Collected data entries:

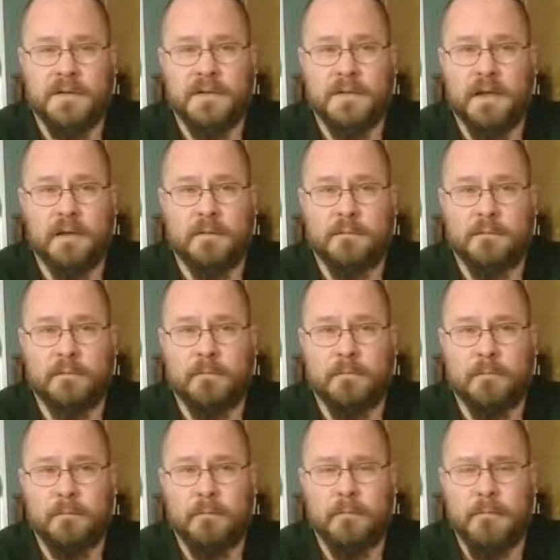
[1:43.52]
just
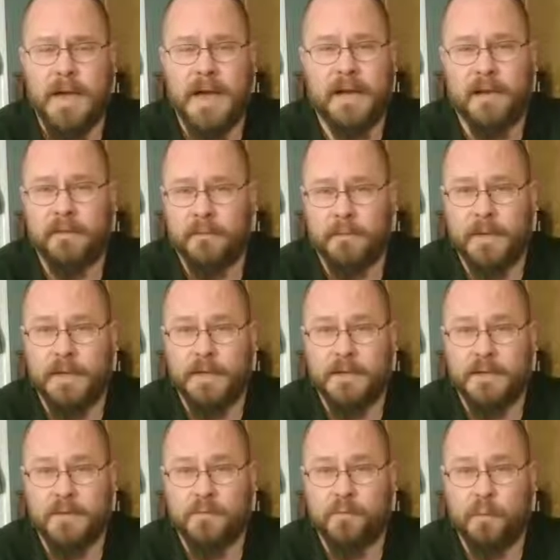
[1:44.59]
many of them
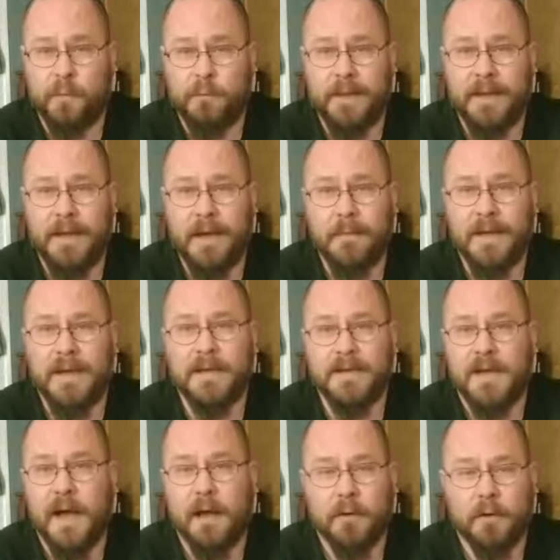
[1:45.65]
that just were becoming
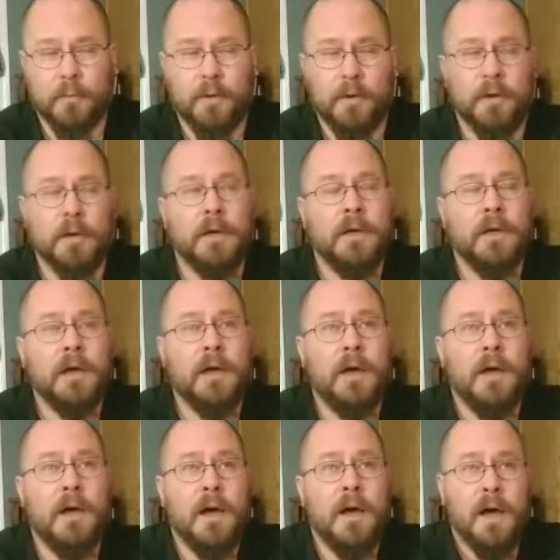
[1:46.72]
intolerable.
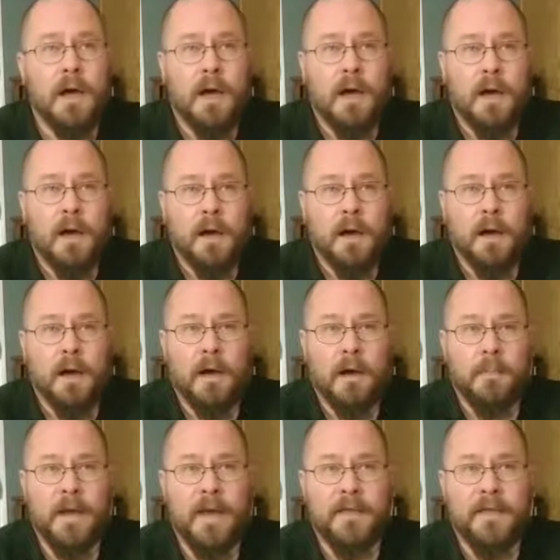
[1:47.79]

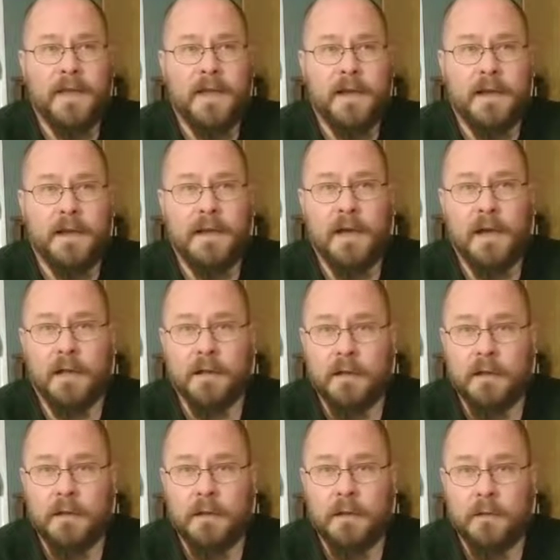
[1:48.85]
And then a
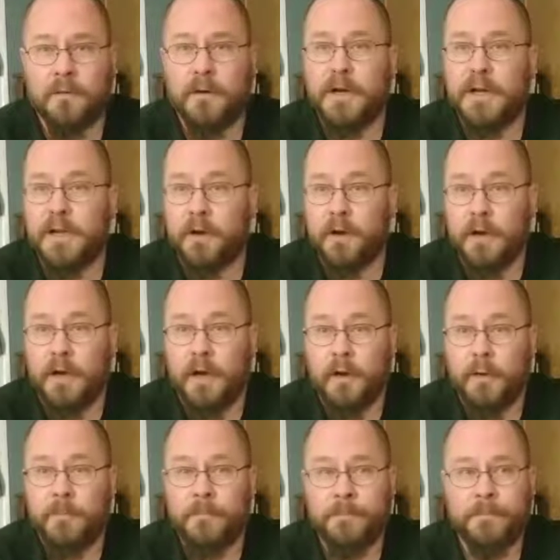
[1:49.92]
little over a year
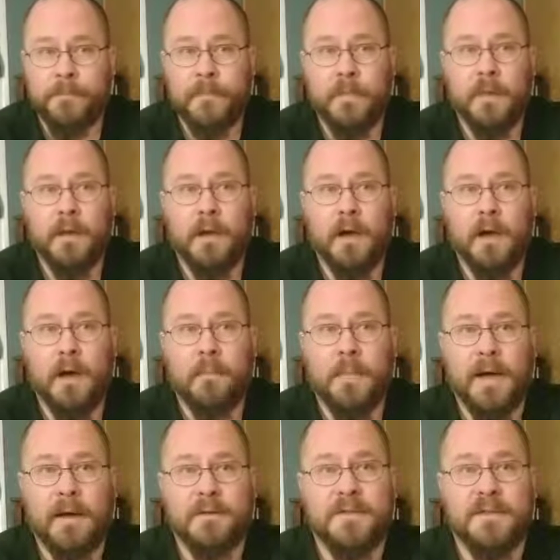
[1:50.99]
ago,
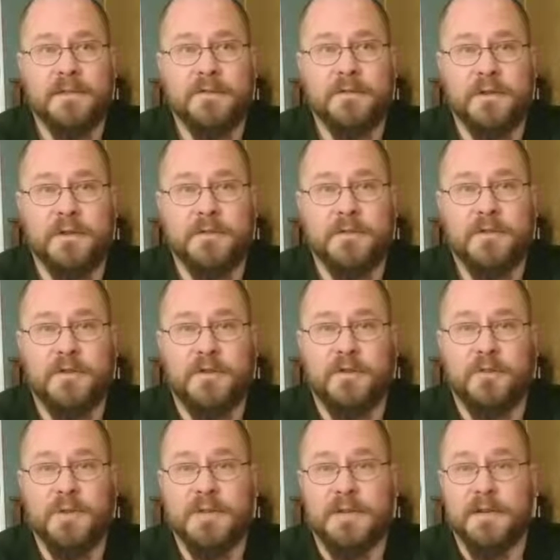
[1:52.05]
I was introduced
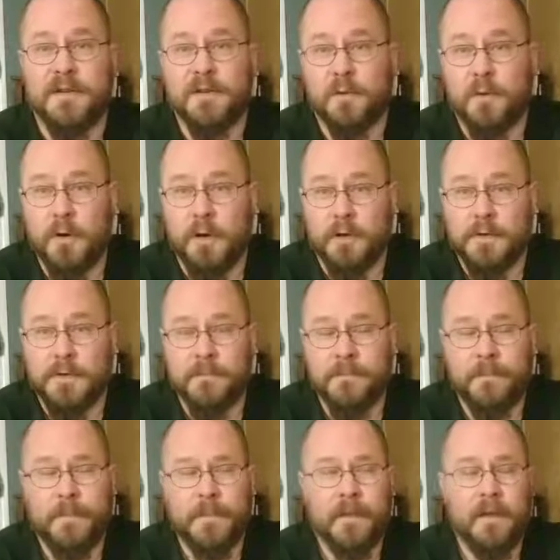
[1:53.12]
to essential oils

= Work required =
Please repeat every record above exactly, leaving the pictures out.

= Solution for this exercise =
[1:43.52]
just
[1:44.59]
many of them
[1:45.65]
that just were becoming
[1:46.72]
intolerable.
[1:47.79]

[1:48.85]
And then a
[1:49.92]
little over a year
[1:50.99]
ago,
[1:52.05]
I was introduced
[1:53.12]
to essential oils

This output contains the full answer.